Created on 06-12-2018 12:15 AM
Spark job fails with below error when byte code for any particular method grows beyond 64KB
spark.sql.codegen.wholeStage is enabled by default for internal optimization in Spark2 which can cause these kind of issues in some corner cases.

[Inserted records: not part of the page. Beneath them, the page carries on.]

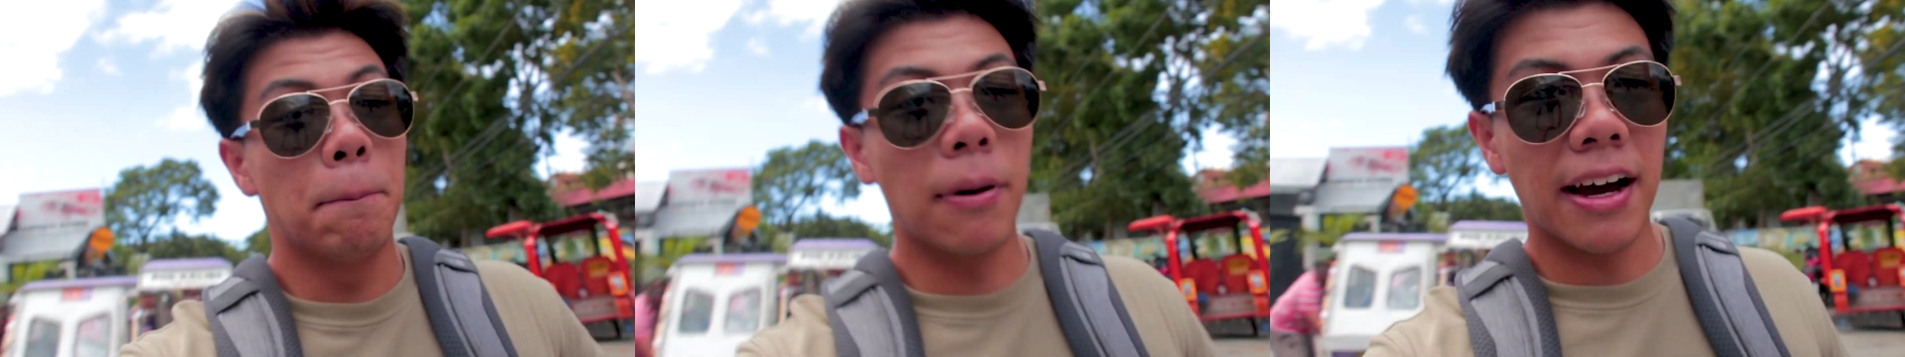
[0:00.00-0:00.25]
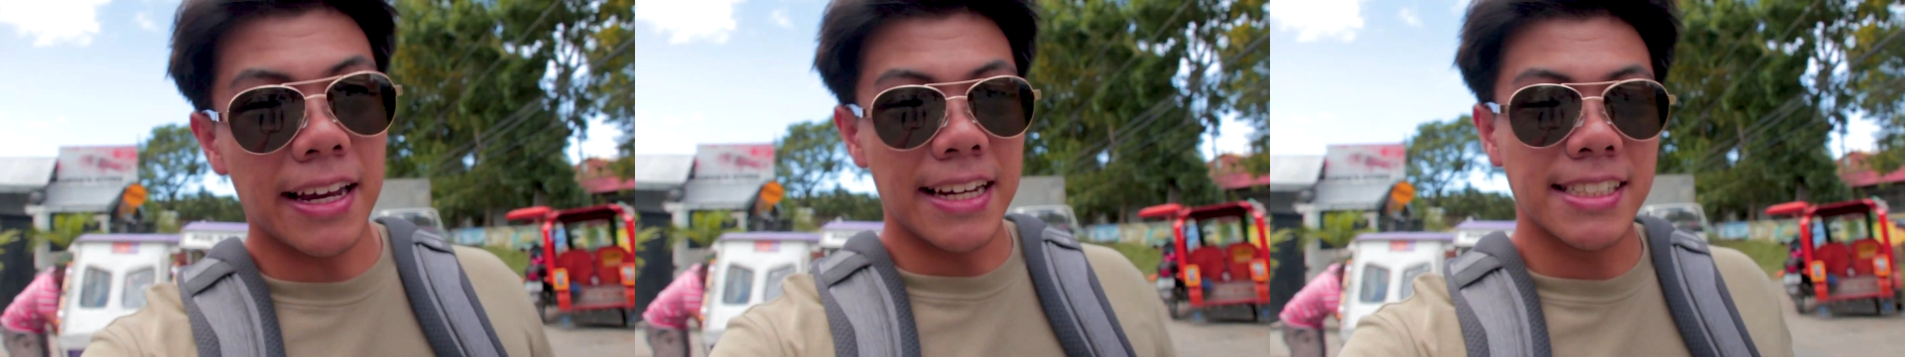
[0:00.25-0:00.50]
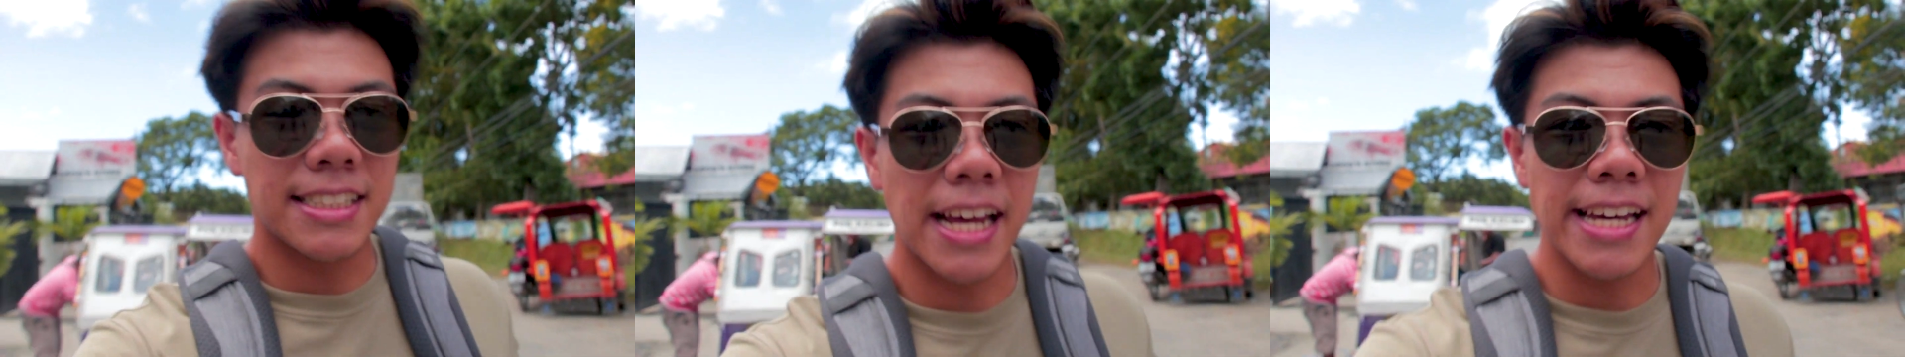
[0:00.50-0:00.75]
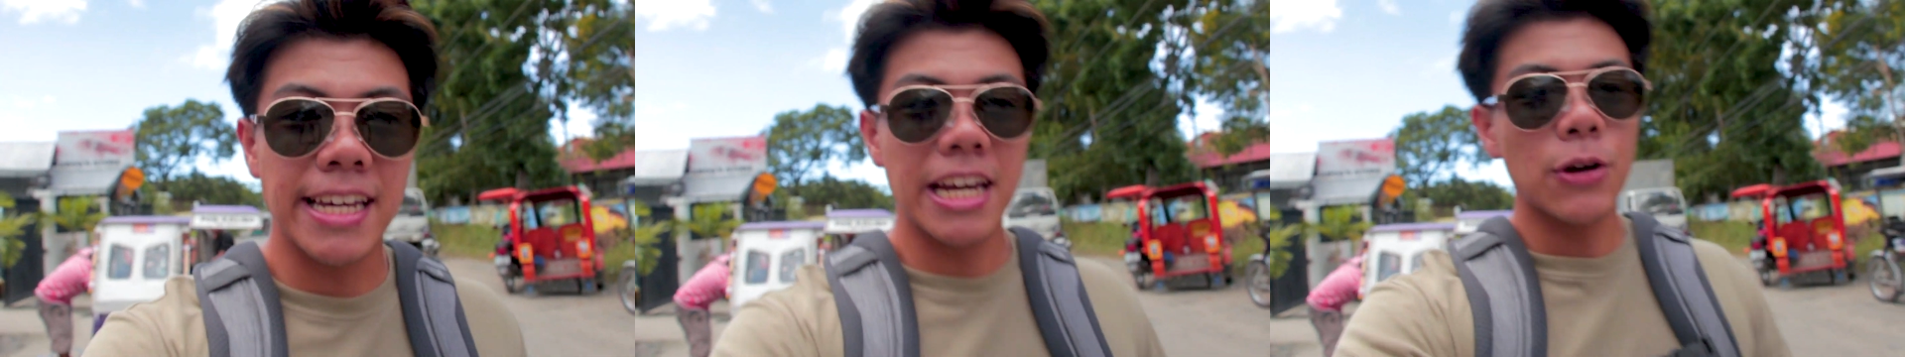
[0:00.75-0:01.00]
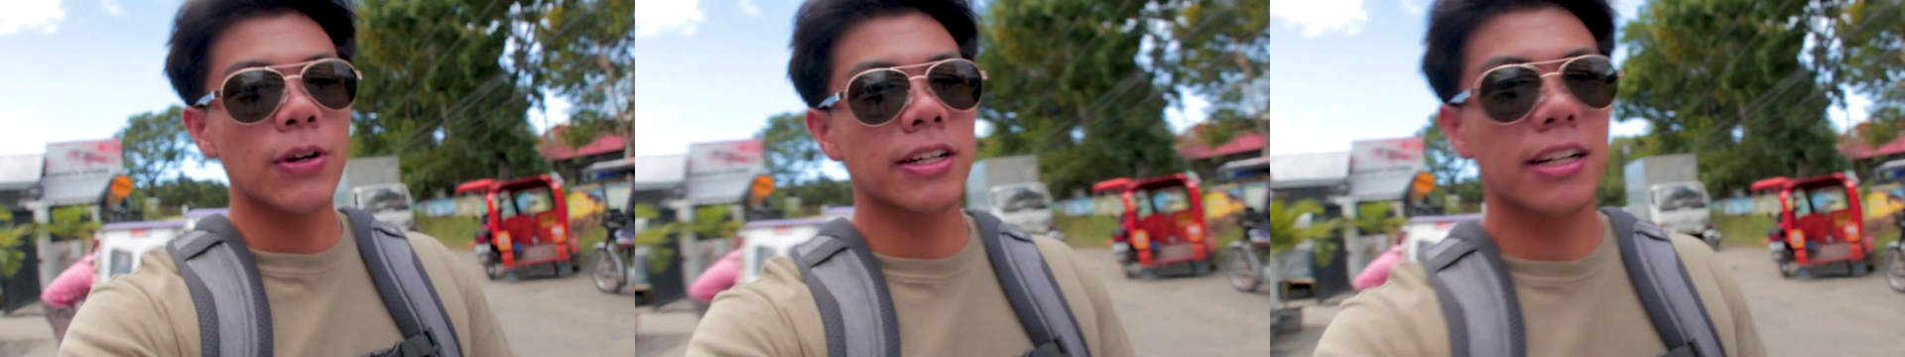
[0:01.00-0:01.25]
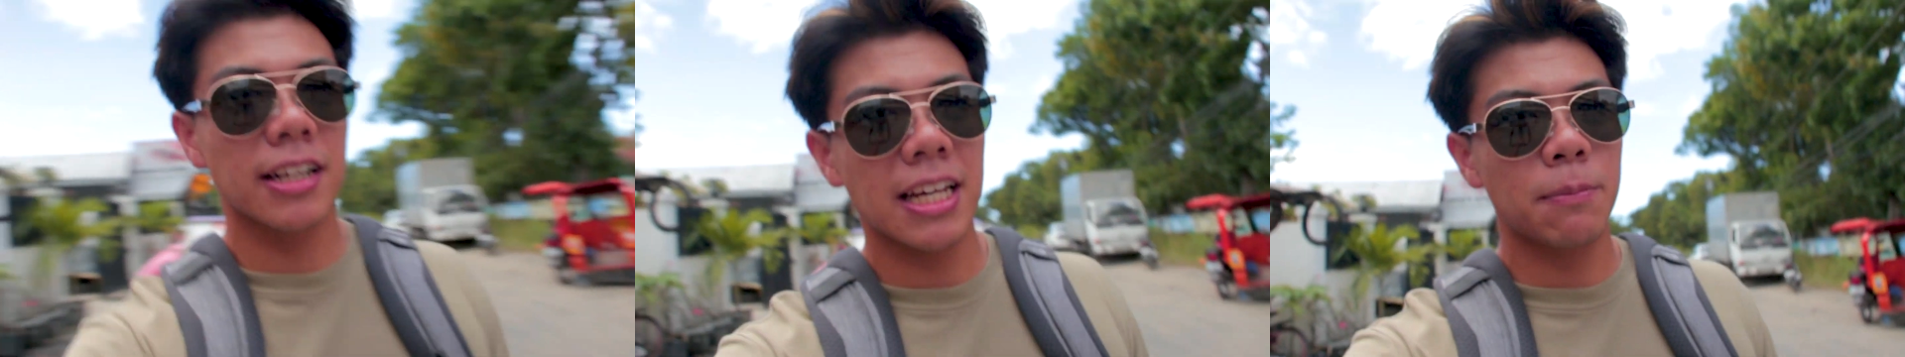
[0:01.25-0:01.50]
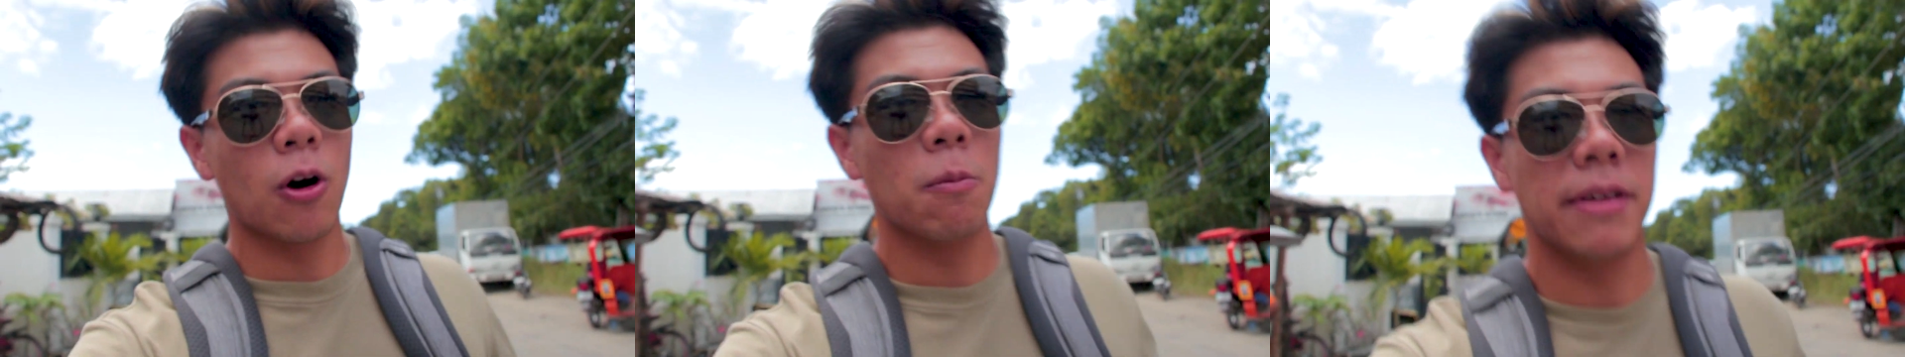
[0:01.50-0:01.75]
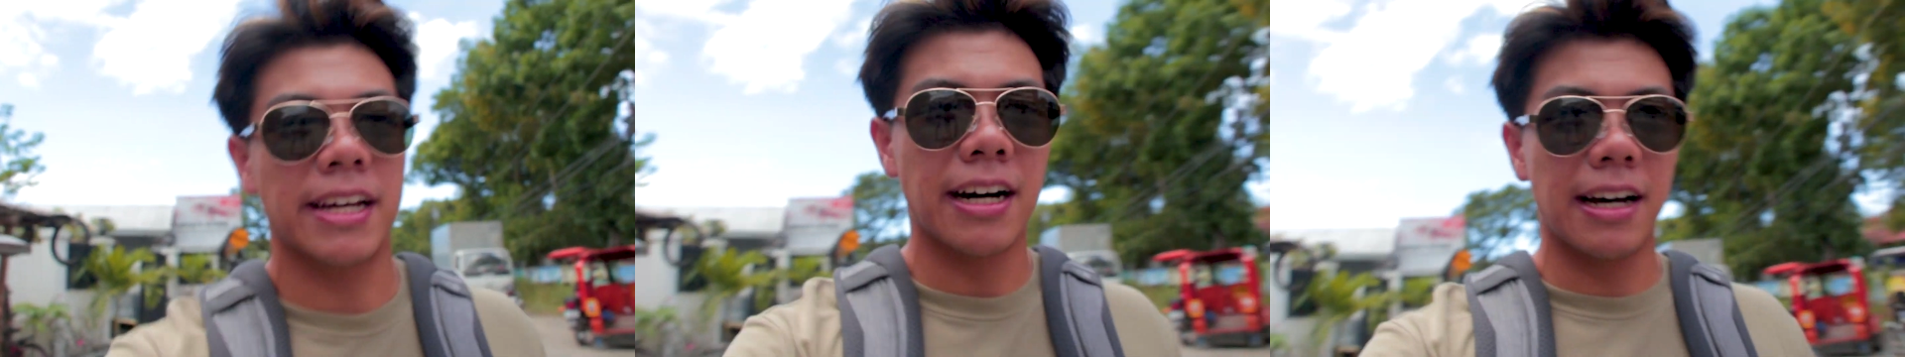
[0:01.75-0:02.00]
But he's staying here in
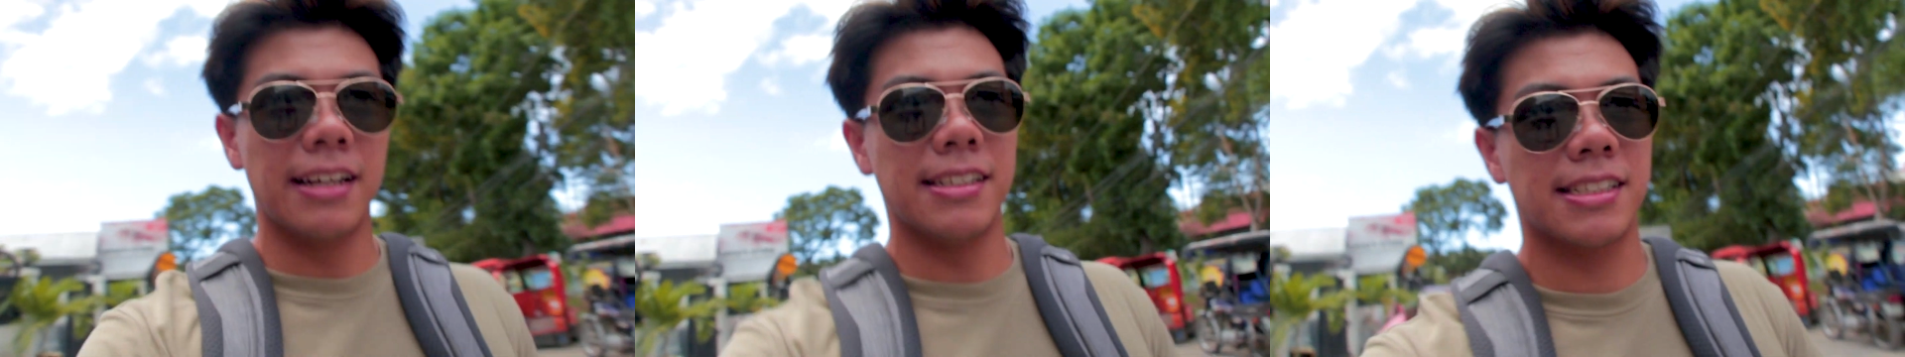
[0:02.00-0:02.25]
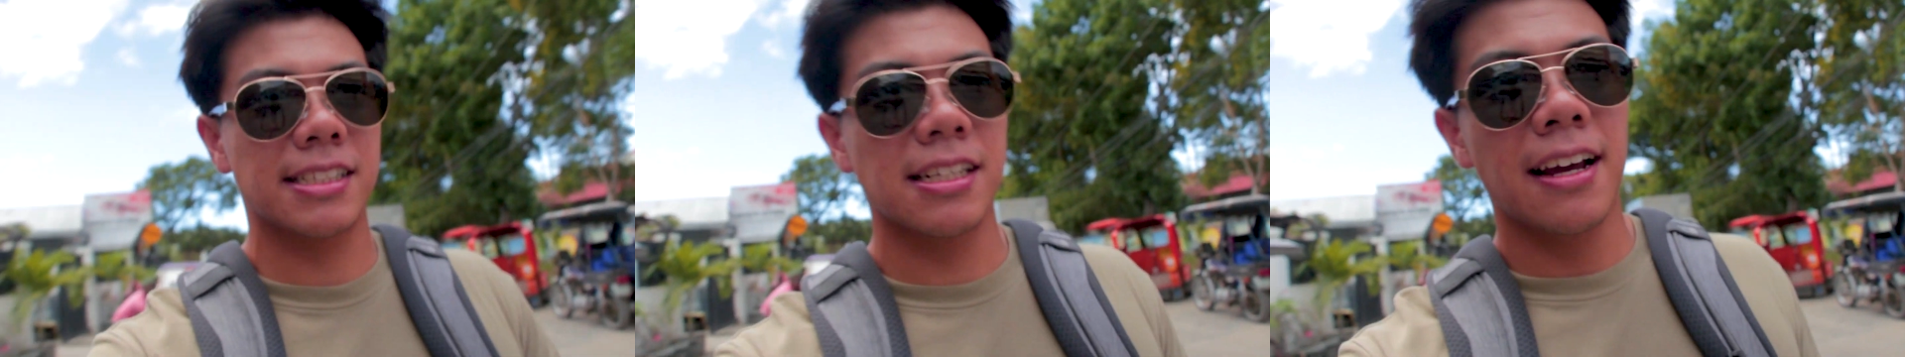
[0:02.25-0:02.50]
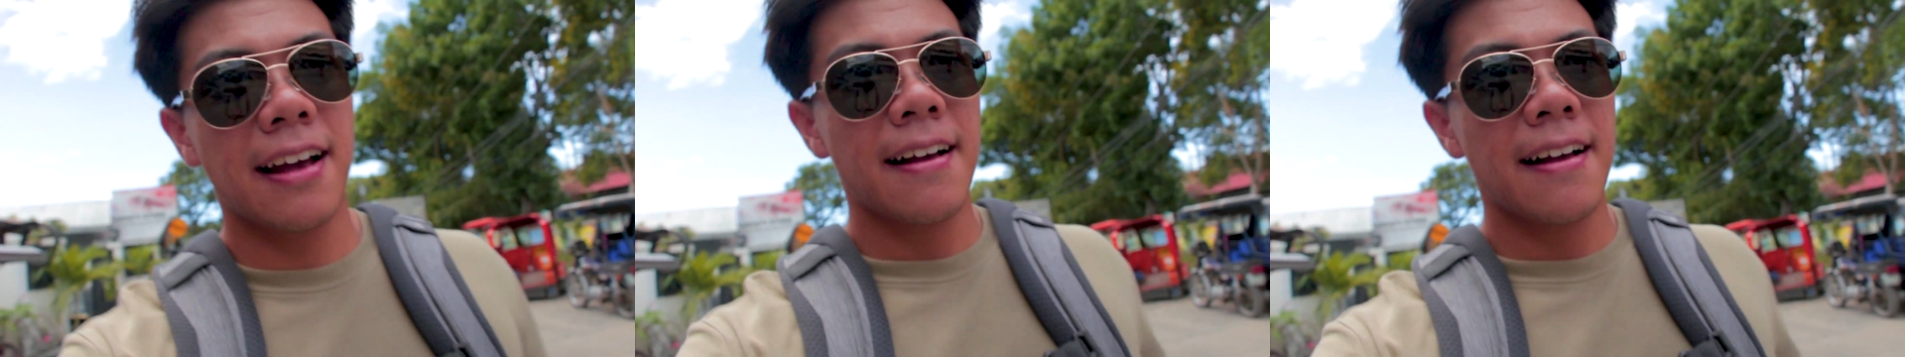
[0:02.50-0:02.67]
Calibo because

Below is the detailed stack trace for your reference:
org.codehaus.janino.JaninoRuntimeException: Code of method "processNext()V" of class "org.apache.spark.sql.catalyst.expressions.GeneratedClass$GeneratedIterator" grows beyond 64 KB at org.codehaus.janino.CodeContext.makeSpace(CodeContext.java:949) at org.codehaus.janino.CodeContext.write(CodeContext.java:857) at org.codehaus.janino.UnitCompiler.writeShort(UnitCompiler.java:11072) at org.codehaus.janino.UnitCompiler.load(UnitCompiler.java:10744) at org.codehaus.janino.UnitCompiler.load(UnitCompiler.java:10729) at org.codehaus.janino.UnitCompiler.compileGet2(UnitCompiler.java:3824) at org.codehaus.janino.UnitCompiler.access$9100(UnitCompiler.java:206) at org.codehaus.janino.UnitCompiler$12.visitLocalVariableAccess(UnitCompiler.java:3796) at org.codehaus.janino.UnitCompiler$12.visitLocalVariableAccess(UnitCompiler.java:3762) at org.codehaus.janino.Java$LocalVariableAccess.accept(Java.java:3675) at org.codehaus.janino.Java$Lvalue.accept(Java.java:3563) at org.codehaus.janino.UnitCompiler.compileGet(UnitCompiler.java:3762) at org.codehaus.janino.UnitCompiler.compileGet2(UnitCompiler.java:3820) [....] Output truncated at sun.reflect.DelegatingMethodAccessorImpl.invoke(DelegatingMethodAccessorImpl.java:43) at java.lang.reflect.Method.invoke(Method.java:497) at org.apache.spark.deploy.SparkSubmit$.org$apache$spark$deploy$SparkSubmit$runMain(SparkSubmit.scala:782) at org.apache.spark.deploy.SparkSubmit$.doRunMain$1(SparkSubmit.scala:180) at org.apache.spark.deploy.SparkSubmit$.submit(SparkSubmit.scala:205) at org.apache.spark.deploy.SparkSubmit$.main(SparkSubmit.scala:119) at org.apache.spark.deploy.SparkSubmit.main(SparkSubmit.scala)
.
How to fix this?
This can be fixed by setting spark.sql.codegen.wholeStage=false in custom spark2-defaults configuration via Ambari and restart required services OR adding --conf spark.sql.codegen.wholeStage=false in spark-shell or spark-submit command.
.
Please comment if you have any feedback/questions/suggestions. Happy Hadooping!!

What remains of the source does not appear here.